▶ _Brief_
What is needed is the full set of records, word for word, with no pictures.

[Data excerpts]
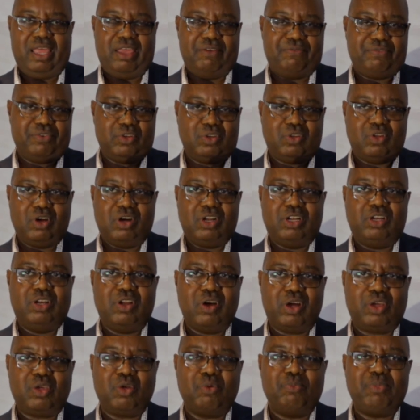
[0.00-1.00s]
If you don't
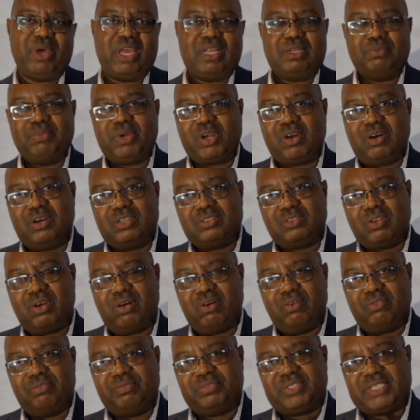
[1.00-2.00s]
document because
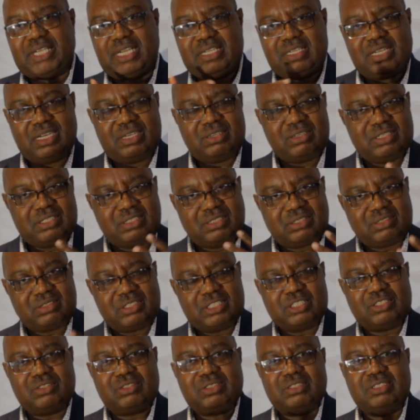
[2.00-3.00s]
of certain
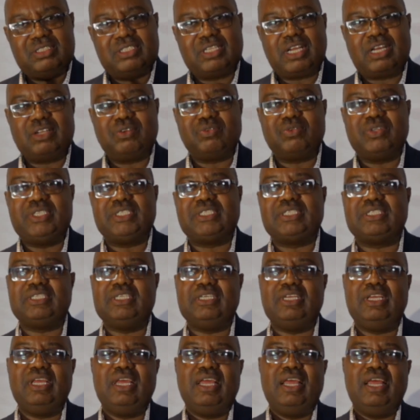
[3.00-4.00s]
restrictions that we
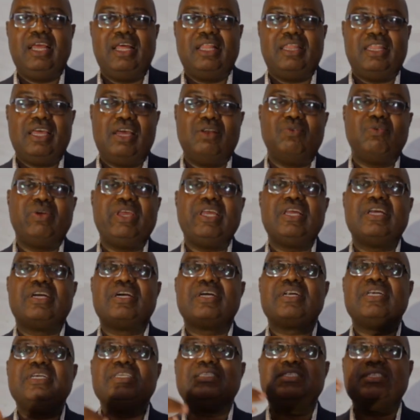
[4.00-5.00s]
see, then we
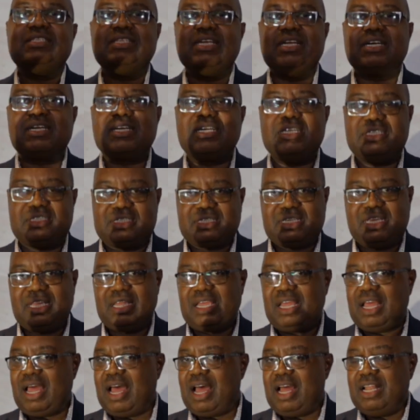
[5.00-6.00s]
increase the risk.
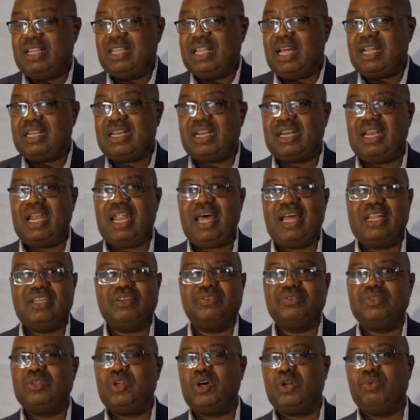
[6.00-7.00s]
And that
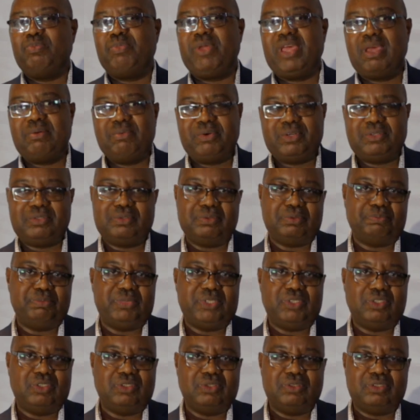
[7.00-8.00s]
land will not be able to
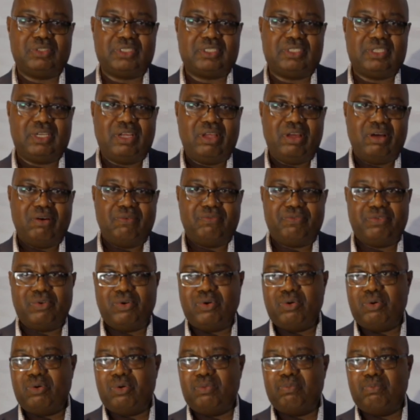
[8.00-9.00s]
be used
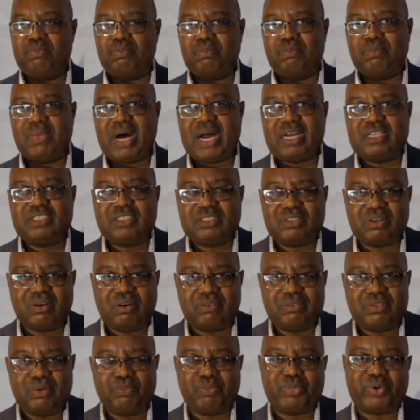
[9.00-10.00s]
for much
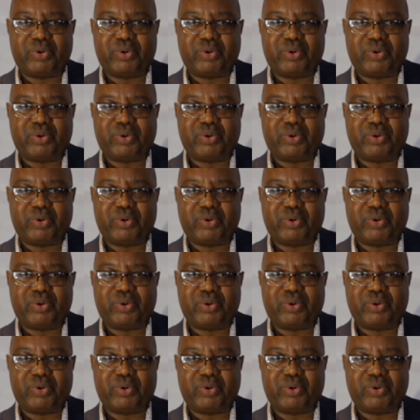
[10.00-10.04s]
of the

▶ _Expected answer_
[0.00-1.00s]
If you don't
[1.00-2.00s]
document because
[2.00-3.00s]
of certain
[3.00-4.00s]
restrictions that we
[4.00-5.00s]
see, then we
[5.00-6.00s]
increase the risk.
[6.00-7.00s]
And that
[7.00-8.00s]
land will not be able to
[8.00-9.00s]
be used
[9.00-10.00s]
for much
[10.00-10.04s]
of the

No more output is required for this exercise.